Uffizi, in mostra Vasari e i rapporti controversi con gli artisti bolognesi
Sappiamo che Michelangelo lavorò solo per un anno a Bologna, realizzando tre statue che si possono ancora ammirare in San Domenico. Secondo Giorgio Vasari, biografo mediceo degli artisti, lo scultore sarebbe fuggito dalla nostra città perché «qui perdeva tempo». Non è tenero il pittore e architetto aretino, patriarca degli storici dell’arte, con la vita artistica sotto le Due Torri, che definisce senza scuola, troppo pratica, scagliandosi in particolare contro Amico Aspertini.

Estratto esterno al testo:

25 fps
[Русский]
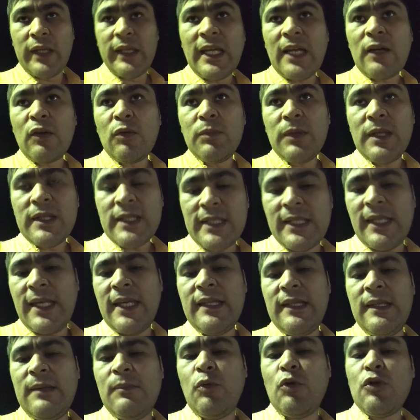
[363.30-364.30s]
А так у меня
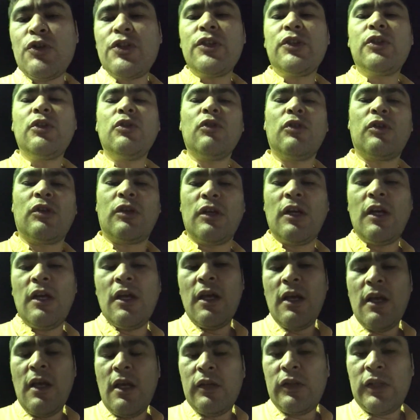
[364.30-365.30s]
средний больше 3,
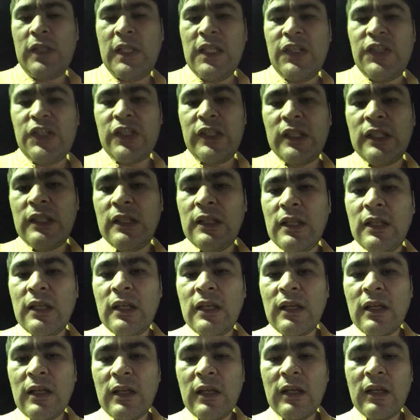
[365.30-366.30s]
3-4
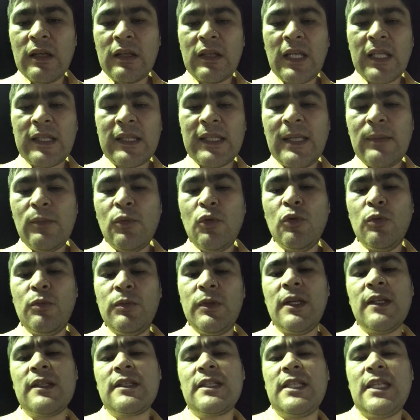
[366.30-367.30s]
э, к 1 у
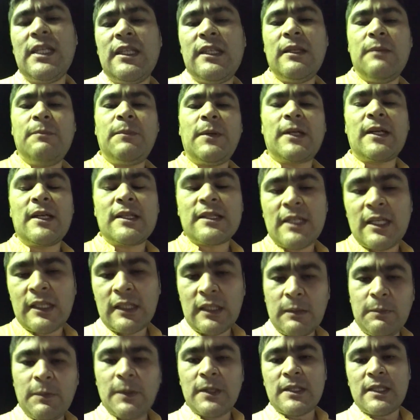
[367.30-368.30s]
меня средний
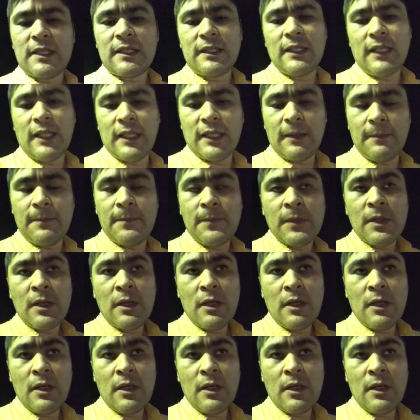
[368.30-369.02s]
показатель по сигналам.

Le Gallerie degli Uffizi a Firenze hanno inaugurato una mostra intitolata «D’odio e d’amore – Giorgio Vasari e gli artisti a Bologna», realizzata grazie a un lungo lavoro di ricerca con materiali conservati in sede. A cura di Marzia Faietti e Michele Grasso, raccoglie disegni, stampe, quadri e fonti bibliografiche; si può visitare fino al 2 dicembre nella sala Edoardo Detti del Gabinetto dei disegni e delle stampe del museo fiorentino. L’odio è presto raccontato, proprio con una nota su Amico Aspertini di
Vasari, tratta dalla «Vita di Bartolomeo da Bagnacavallo e d’altri Pittori Romagnuoli», edizione del 1568. Scrive il toscano, dopo il soggiorno sotto le Due Torri del 1539: «Né è maraviglia che quella d’Amico fusse più pratica che altro, perché si dice che, come persona astratta che egli era e fuor di squadra dall’altre, andò per tutta Italia disegnando e ritraendo ogni cosa di pittura e di rilievo, e così le buone come le cattive… le quali fatiche furono cagione che egli fece quella maniera così pazza e strana». Era un anticlassico per eccellenza, Amico, formatosi guardando i pittori nordici e la realtà: «eccentrico e irregolare» lo definiva Andrea Emiliani nel catalogo della bella mostra realizzata in città nel 2008. Così non poteva non dispiacere a un gusto formatosi alla scuola dei grandi maestri del Rinascimento come quello del Vasari, che allargava il suo giudizio velenoso agli altri artisti petroniani contemporanei, definendoli con «il capo pieno di superbia e di fumo». Eppure nel titolo alla parola odio ne è affiancata un’altra: amore. Perché il critico, qualche anno dopo, fiutando la nuova aria che spirava da questa parte dell’Appennino, muta parere. Pesava sul primo anatema la sua formazione accademica, che rifiutava ciò che si muoveva fuori dei canoni. Il giudizio si rovescia tra il 1539 e 1568, «in un’epoca in cui cambia in modo radicale anche tutto il panorama artistico in Italia», nota il direttore degli Uffizi, Eike Schmidt. Come la valutazione di Prospero Fontana, maestro dei Carracci, è totalmente diversa, molto positiva. La mostra permette di vedere materiali altrimenti di difficile accesso e di seguire i ragionamenti di Vasari confrontando varie opere. (ma.ma.)